- ACTIVITY:
Would you transcribe the records below exactly, omitting every picture?

(Stored data entries)
────────────────
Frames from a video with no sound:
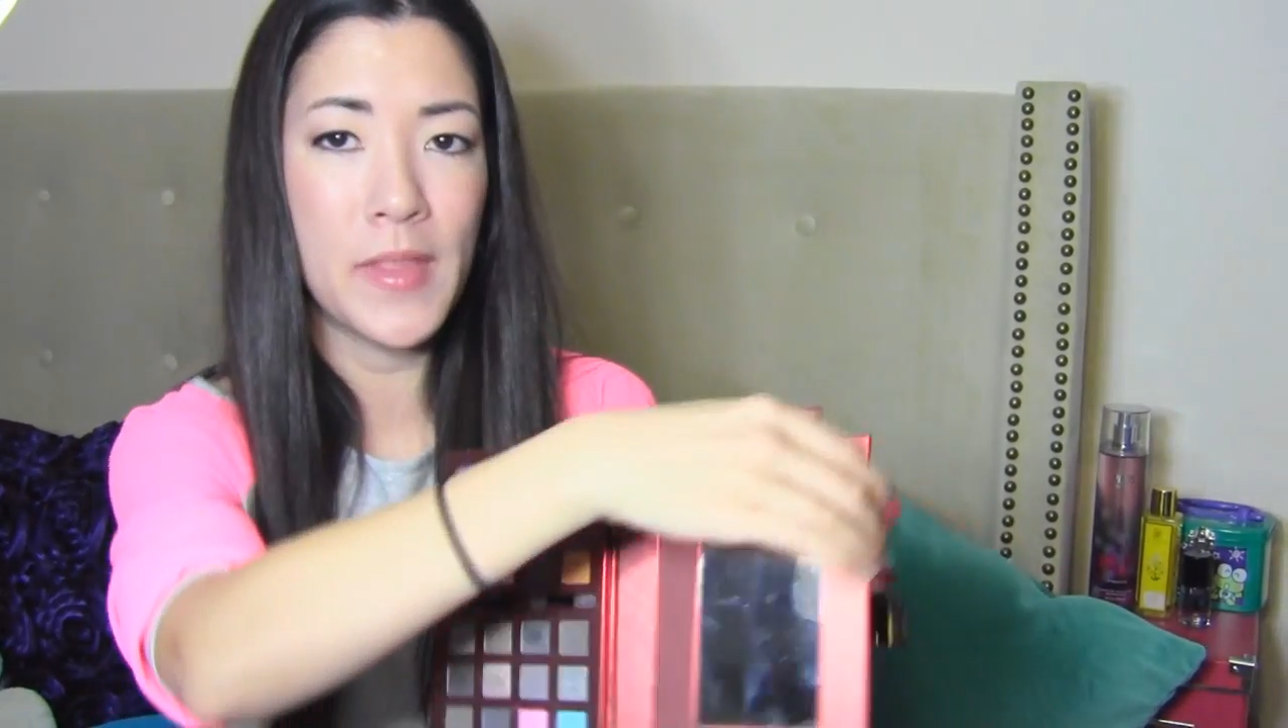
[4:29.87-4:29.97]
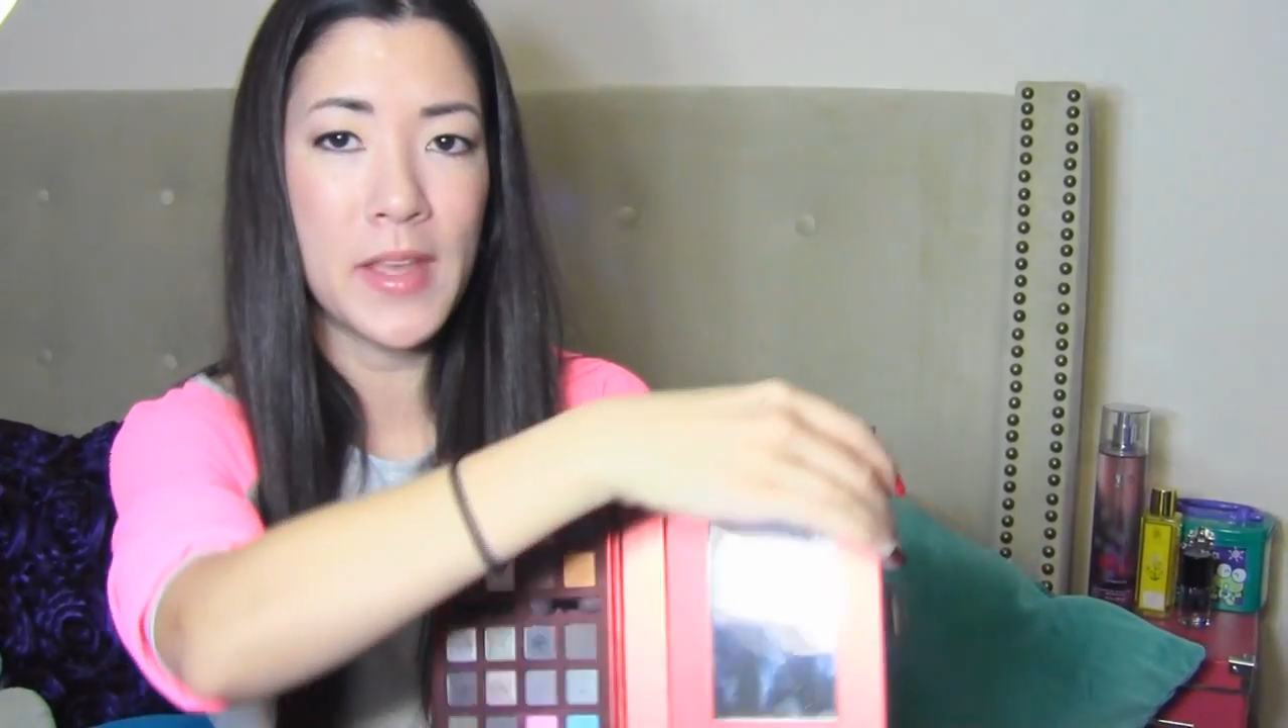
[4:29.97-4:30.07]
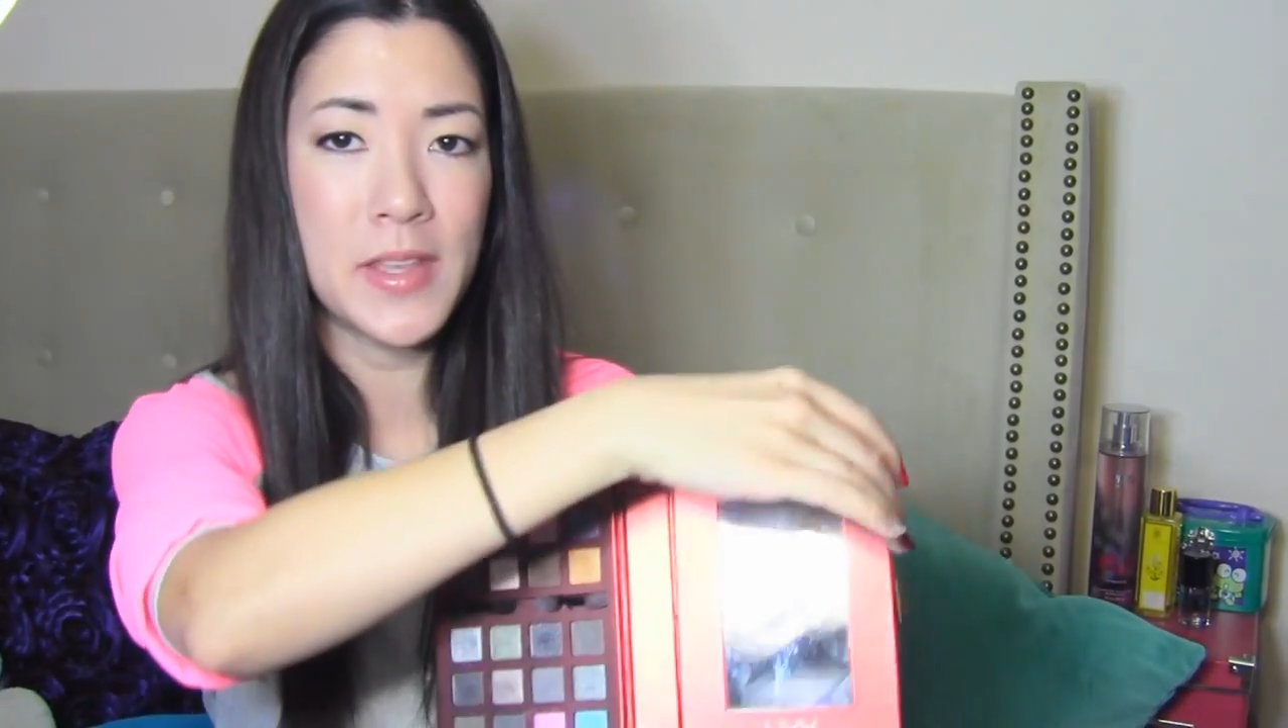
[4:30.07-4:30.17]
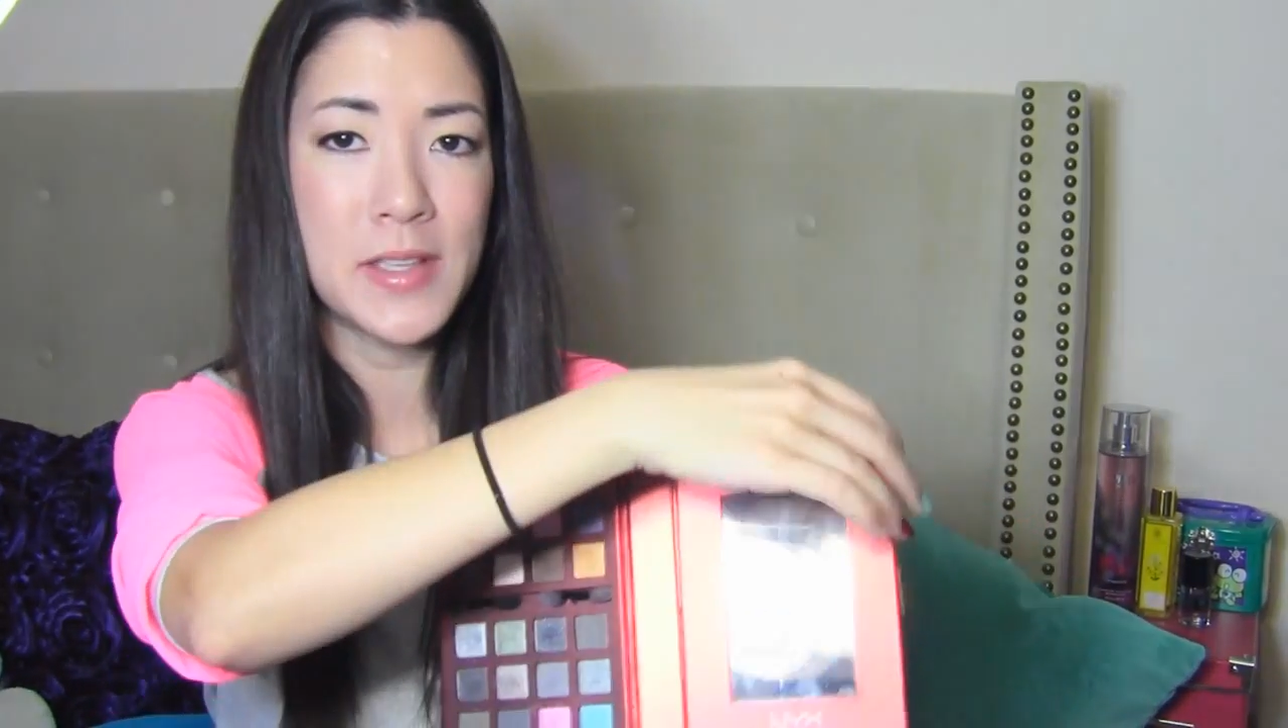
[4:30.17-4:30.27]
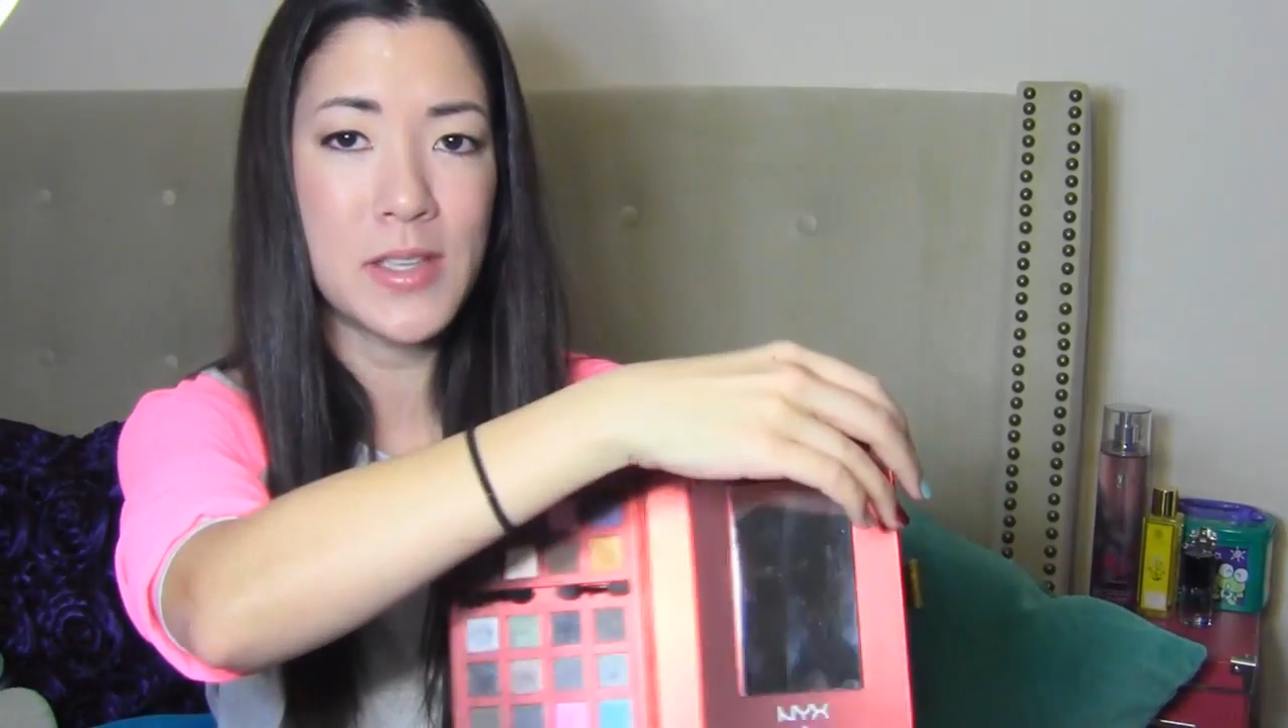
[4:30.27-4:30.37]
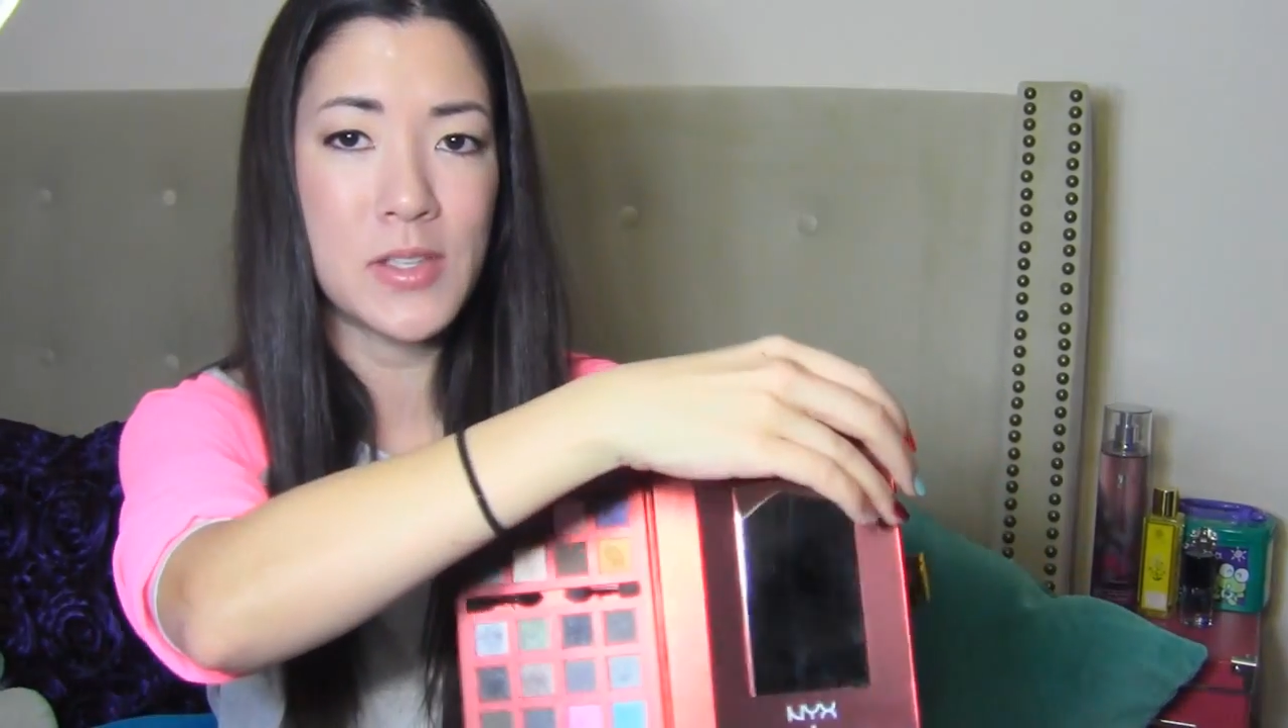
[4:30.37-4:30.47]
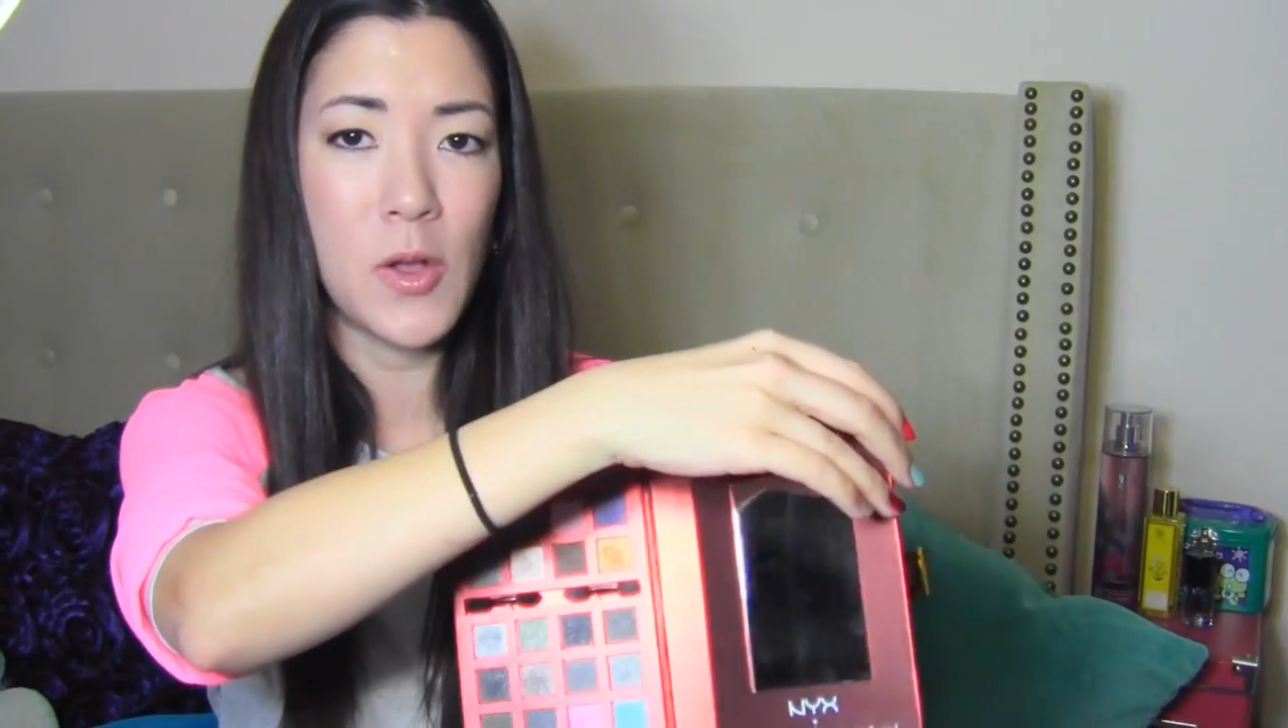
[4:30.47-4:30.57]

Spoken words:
like this is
────────────────
- EXERCISE SOLUTION:
Frames from a video with no sound:
[4:29.87-4:29.97]
[4:29.97-4:30.07]
[4:30.07-4:30.17]
[4:30.17-4:30.27]
[4:30.27-4:30.37]
[4:30.37-4:30.47]
[4:30.47-4:30.57]

Spoken words:
like this is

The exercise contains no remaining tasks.